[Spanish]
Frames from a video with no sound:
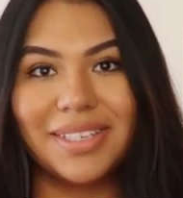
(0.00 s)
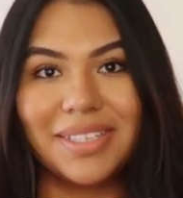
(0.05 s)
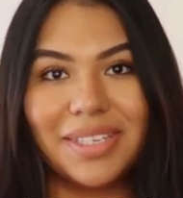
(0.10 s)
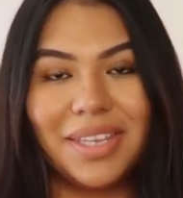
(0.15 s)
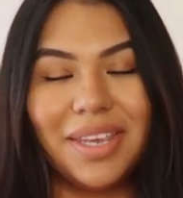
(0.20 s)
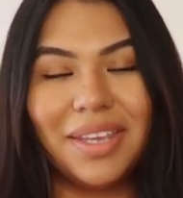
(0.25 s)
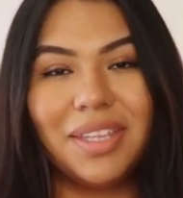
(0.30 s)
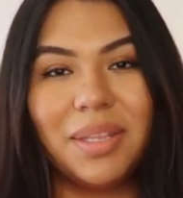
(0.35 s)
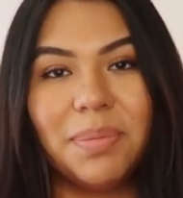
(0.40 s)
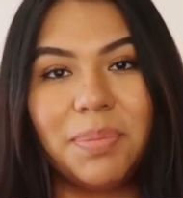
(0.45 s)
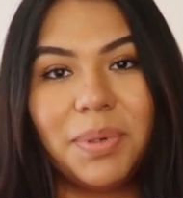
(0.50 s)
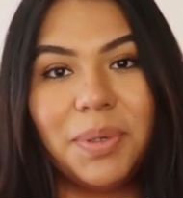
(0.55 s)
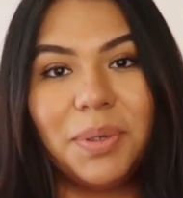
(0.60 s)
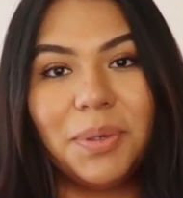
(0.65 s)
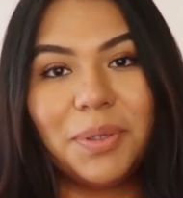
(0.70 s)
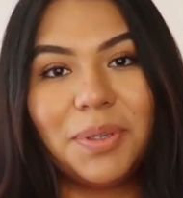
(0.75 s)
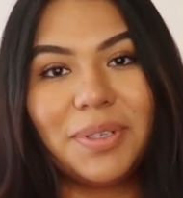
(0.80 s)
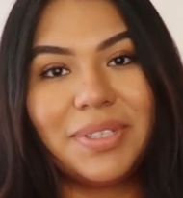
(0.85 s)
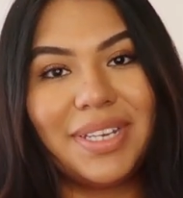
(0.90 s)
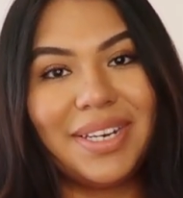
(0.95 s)
Siguiente
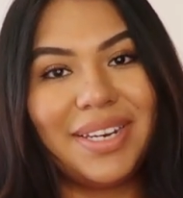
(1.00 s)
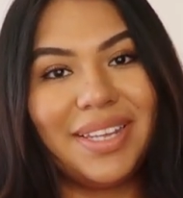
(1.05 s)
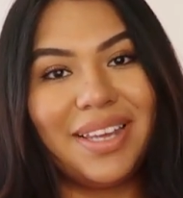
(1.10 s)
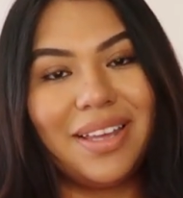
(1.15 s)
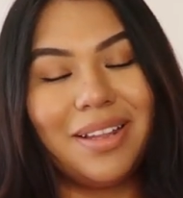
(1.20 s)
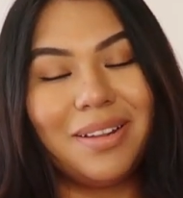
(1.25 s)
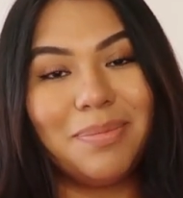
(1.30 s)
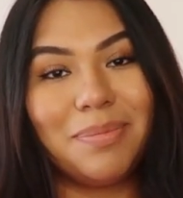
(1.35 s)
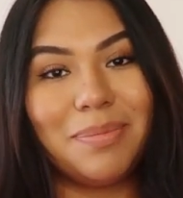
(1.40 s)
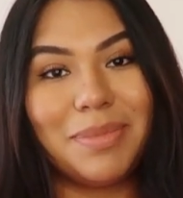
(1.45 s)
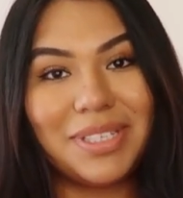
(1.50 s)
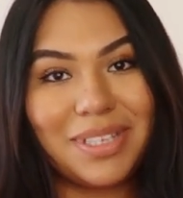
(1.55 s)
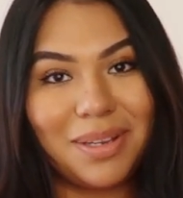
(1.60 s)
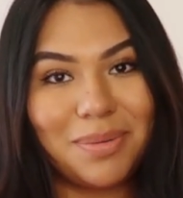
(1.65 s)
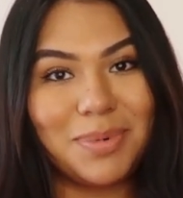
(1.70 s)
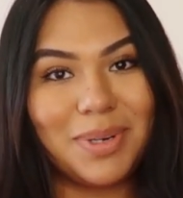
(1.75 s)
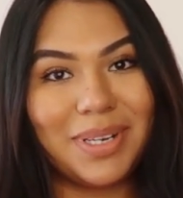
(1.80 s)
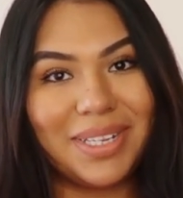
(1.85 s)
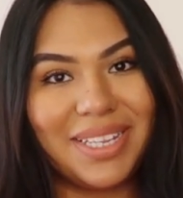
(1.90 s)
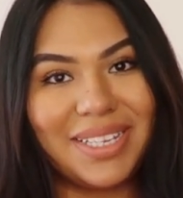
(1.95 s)
producto serían mis
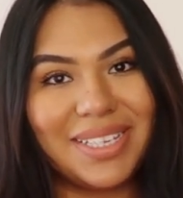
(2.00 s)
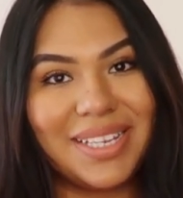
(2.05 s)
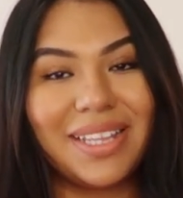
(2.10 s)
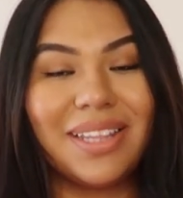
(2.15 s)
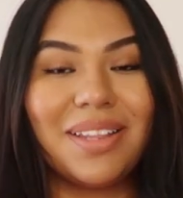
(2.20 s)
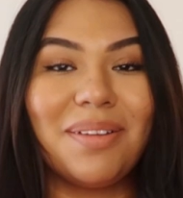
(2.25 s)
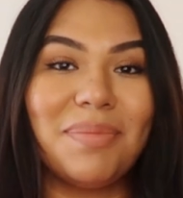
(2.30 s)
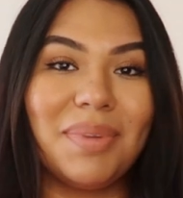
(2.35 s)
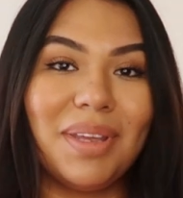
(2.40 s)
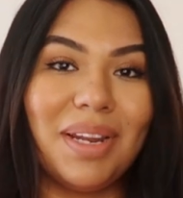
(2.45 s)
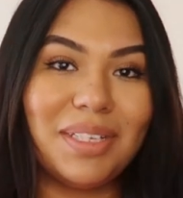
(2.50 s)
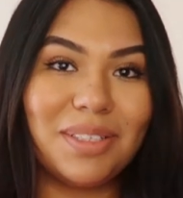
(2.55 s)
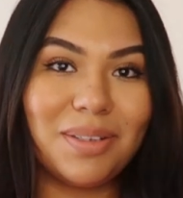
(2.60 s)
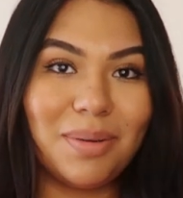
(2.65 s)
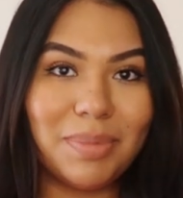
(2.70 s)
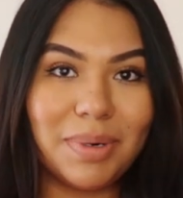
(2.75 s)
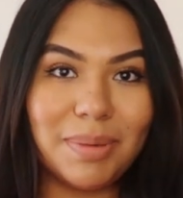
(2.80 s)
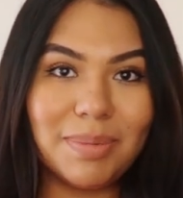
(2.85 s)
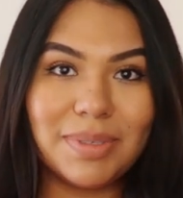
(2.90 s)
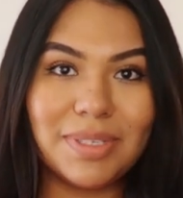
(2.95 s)
almohadas que también las
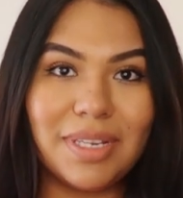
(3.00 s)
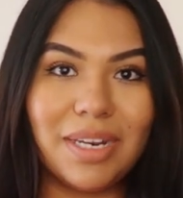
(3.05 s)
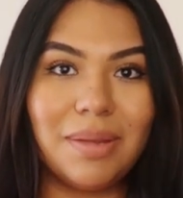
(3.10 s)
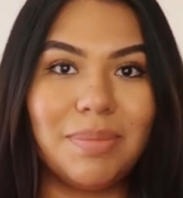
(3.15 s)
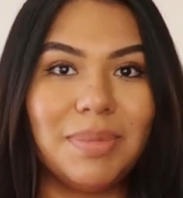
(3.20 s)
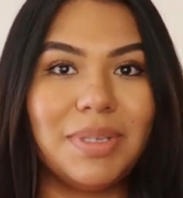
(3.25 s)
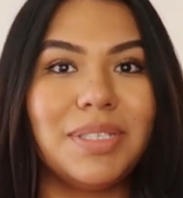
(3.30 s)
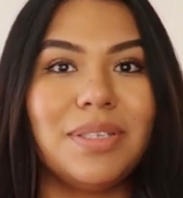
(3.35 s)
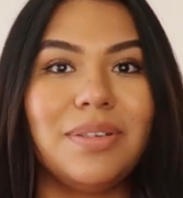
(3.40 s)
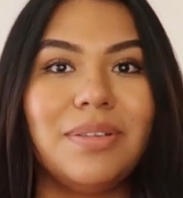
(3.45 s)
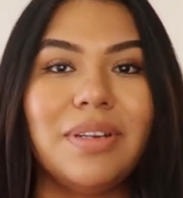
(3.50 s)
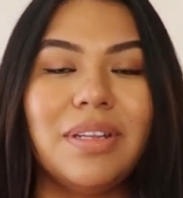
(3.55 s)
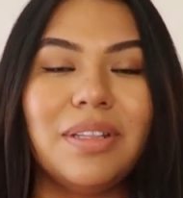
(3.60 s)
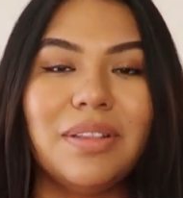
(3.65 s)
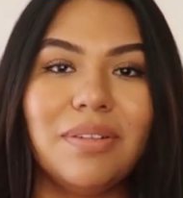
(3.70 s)
compramos en Amazon,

Directions:
Could you repeat all of the entries exactly, without the pictures?

Reply:
[Spanish]
Frames from a video with no sound:
(0.00 s)
(0.05 s)
(0.10 s)
(0.15 s)
(0.20 s)
(0.25 s)
(0.30 s)
(0.35 s)
(0.40 s)
(0.45 s)
(0.50 s)
(0.55 s)
(0.60 s)
(0.65 s)
(0.70 s)
(0.75 s)
(0.80 s)
(0.85 s)
(0.90 s)
(0.95 s)
Siguiente
(1.00 s)
(1.05 s)
(1.10 s)
(1.15 s)
(1.20 s)
(1.25 s)
(1.30 s)
(1.35 s)
(1.40 s)
(1.45 s)
(1.50 s)
(1.55 s)
(1.60 s)
(1.65 s)
(1.70 s)
(1.75 s)
(1.80 s)
(1.85 s)
(1.90 s)
(1.95 s)
producto serían mis
(2.00 s)
(2.05 s)
(2.10 s)
(2.15 s)
(2.20 s)
(2.25 s)
(2.30 s)
(2.35 s)
(2.40 s)
(2.45 s)
(2.50 s)
(2.55 s)
(2.60 s)
(2.65 s)
(2.70 s)
(2.75 s)
(2.80 s)
(2.85 s)
(2.90 s)
(2.95 s)
almohadas que también las
(3.00 s)
(3.05 s)
(3.10 s)
(3.15 s)
(3.20 s)
(3.25 s)
(3.30 s)
(3.35 s)
(3.40 s)
(3.45 s)
(3.50 s)
(3.55 s)
(3.60 s)
(3.65 s)
(3.70 s)
compramos en Amazon,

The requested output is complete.